Еще в 1812 году епископы Лериды, Барселоны, Памплоны, Теруэля, Тортосы и Урхеля, собравшись на острове Майорка, изготовили манифест, который в резкой форме нападал на кортесы, утверждая, что они задались целью преследовать представителей католического духовенства и организовать в Испании церковь согласно идеалу янсенистов. Манифест шести епископов получил широкое распространение, и народ верил, что кортесы готовят что-то весьма противное религии. Дебаты об отмене инквизиции, принимавшие по временам крайне враждебный инквизиционным трибуналам характер, как бы подтверждали правильность мнения тех, кто называл большинство кортесов злейшими врагами католицизма.
По мере того как приближалась назначенная дата начала публичного чтения эдикта и манифеста, появлялось все больше признаков, что духовенство собирается дать решающее сражение. Инициативу проявил капитул Кадиса, запретивший чтение в подотчетных ему церквах. Местное духовенство заявило, что инквизицию создал папа, и пока он ее не отменит, она должна считаться существующей, несмотря ни на какие постановления светской власти. К Кадису примкнула Севилья, остальные капитулы ограничились моральной поддержкой и заняли выжидательную позицию.
Накануне 7 марта состоялось специальное собрание духовенства, на котором было решено предложить правительству отложить приведение эдикта в исполнение. Вслед за этим папский нунций архиепископ Педро Гравина отправил регентству послание, в котором заявил, что отмена инквизиции светской властью противоречит примату святого престола, а потому регентство должно побудить кортесы отсрочить публикацию эдикта до тех пор, пока отмену инквизиции не одобрит папа. Одновременно Гравина написал епископу Хаэна и капитулам Гранады и Малаги конфиденциальные письма, предложив им примкнуть к кадисскому капитулу и вообще всячески бороться против нечестивых законов, издаваемых кортесами. По-видимому, все это происходило не без предварительного согласия регентства, мало сочувствовавшего деятельности кортесов и находившегося на стороне защитников инквизиции.
Собственно, кортесы давно подозревали регентство в тайных интригах против конституции, и уж точно между исполнительной и законодательной властью не существовало единства. Кортесы недоверчиво воспринимали каждый шаг исполнительной власти, и регентство давало к тому немало оснований — например, оно изо всех сил мешало проведению в жизнь законов в отношении монастырей. Тем не менее кортесы были застигнуты врасплох, когда 6 марта стало известно, что регентство внезапно сменило губернатора Кадиса, который выступал на стороне кортесов, на своего ставленника. Чтение эдикта и манифеста на следующий день не состоялось, а еще через день министр юстиции переправил кортесам полученное регентством заявление капитула Кадиса о невозможности для духовенства подчиниться требованиям эдикта, что, в сущности, означало согласие регентства с этим документом. Оправившиеся от столбняка кортесы истолковали это как начало государственного переворота и потребовали заменить состав регентства, что и случилось, — обнаружив, что народ их не поддерживает, прежние его члены во избежание худшего сами подали в отставку.

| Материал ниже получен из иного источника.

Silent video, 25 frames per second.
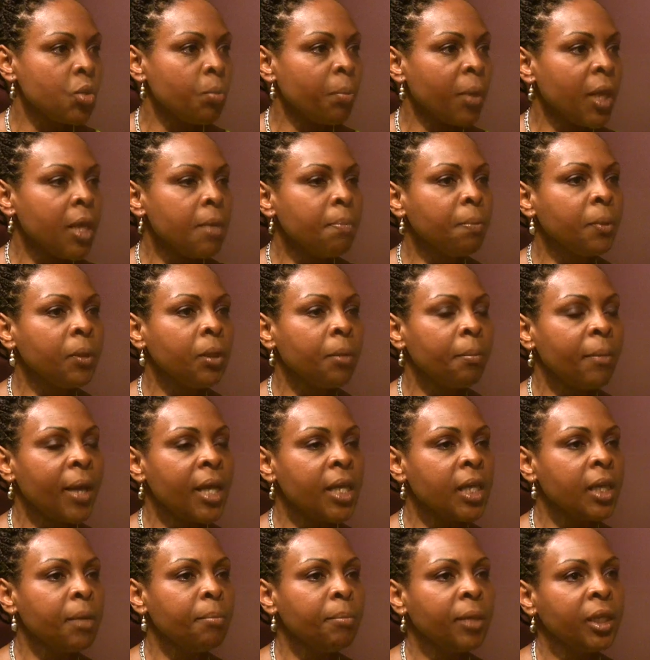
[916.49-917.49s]
People are
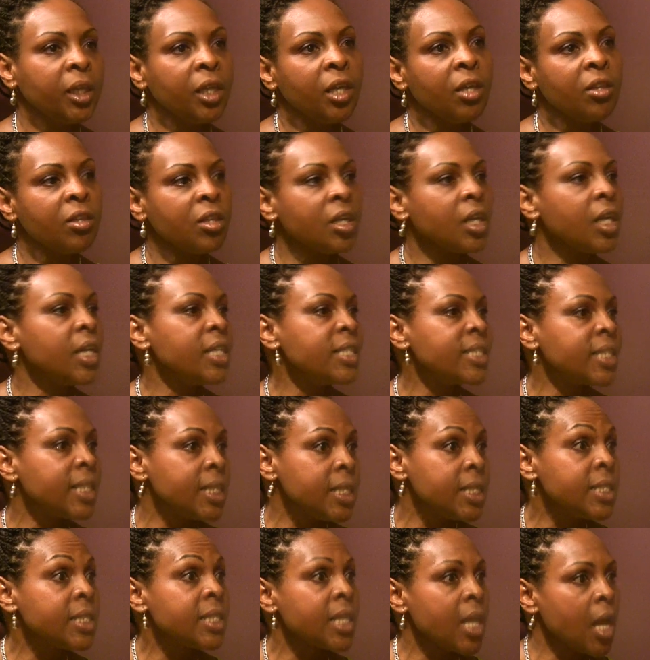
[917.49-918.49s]
making money. You think it's
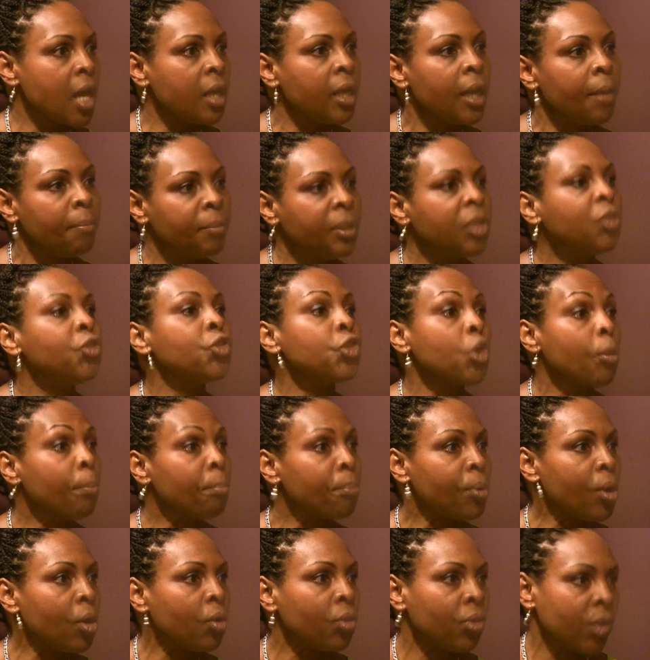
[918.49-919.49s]
easy. Let me
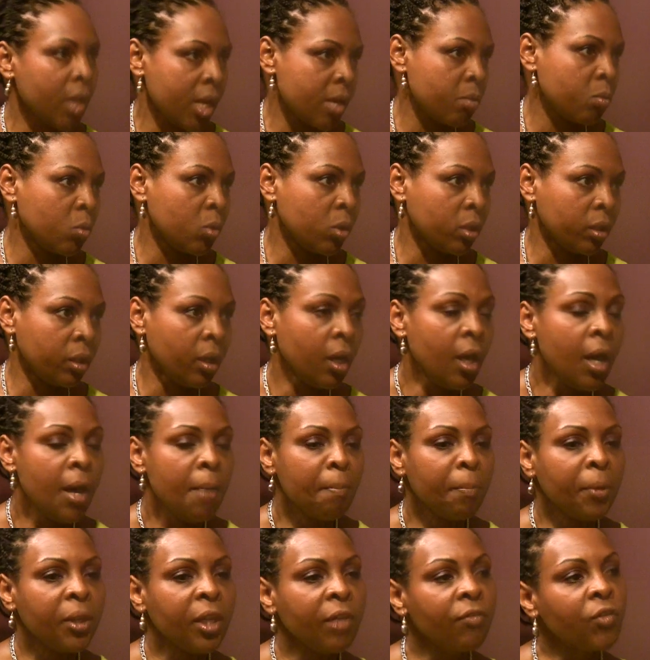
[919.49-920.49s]
jump on that one,
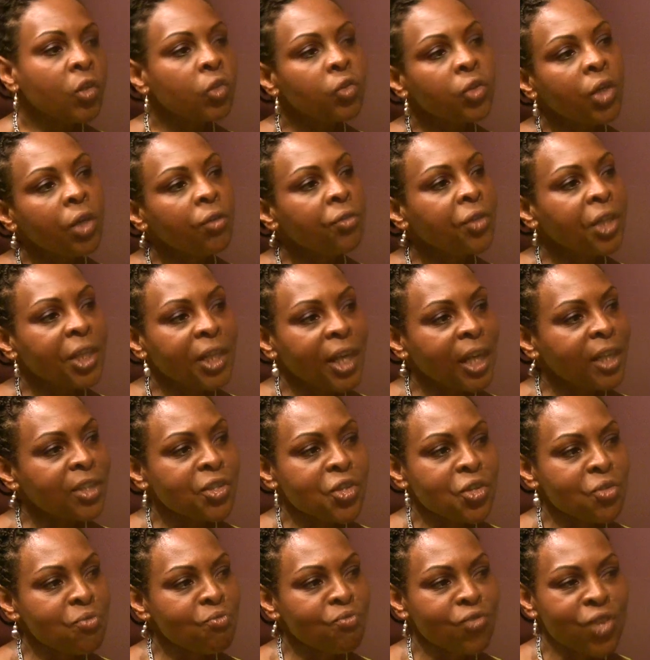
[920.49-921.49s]
but they've got no
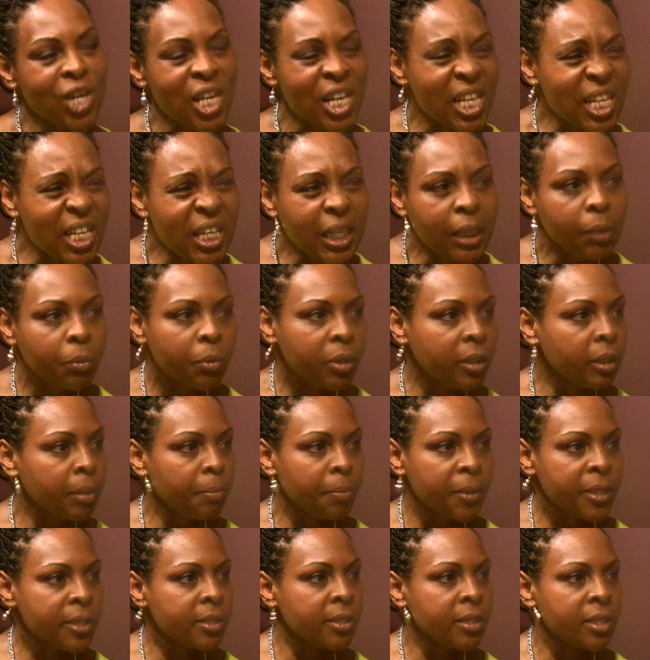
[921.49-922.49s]
connection really with the
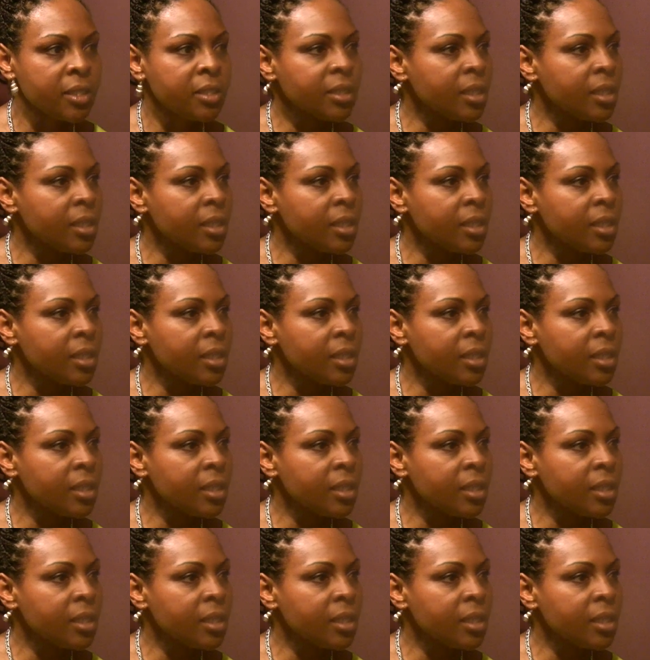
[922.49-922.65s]
business.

В состав нового регентства вошли толедский архиепископ Луис де Бурбон, Педро Агар и Габриэль Сискар. Они потребовали, чтобы эдикт и манифест были на следующий день прочитаны во всех церквах Кадиса и других провинций, свободных от французов, и большинство духовенства, натолкнувшись на их твердую волю, в точности все исполнило. Но регентство не удовлетворилось этим запоздалым повиновением и тщательно расследовало поведение капитула в последние недели. Викарий и три члена капитула были обвинены в участии в изменническом заговоре и отправлены в тюрьму, а их имущество конфисковали. Папскому нунцию Гравине после обмена резкими письмами возвратили верительные грамоты и предложили покинуть Испанию; его имущество также было конфисковано. Гравина выбрал местом жительства Тавиру, небольшой городок на испано-португальской границе, где создал своего рода штаб по борьбе с кортесами.
Были, однако, и такие священники, которые отказывались читать в своих церквах направленные против инквизиции документы. Но энергия правительства, арестовавшего наиболее строптивых из них — в том числе, между прочим, епископа Овьедо, — заставила в конце концов покориться всех. Но победа эта далась реформаторам высокой ценой: с этого времени кортесы и регентство стали олицетворением насилия по отношению к представителям духовенства, которые, в свою очередь, сделались в глазах простых людей мучениками за веру.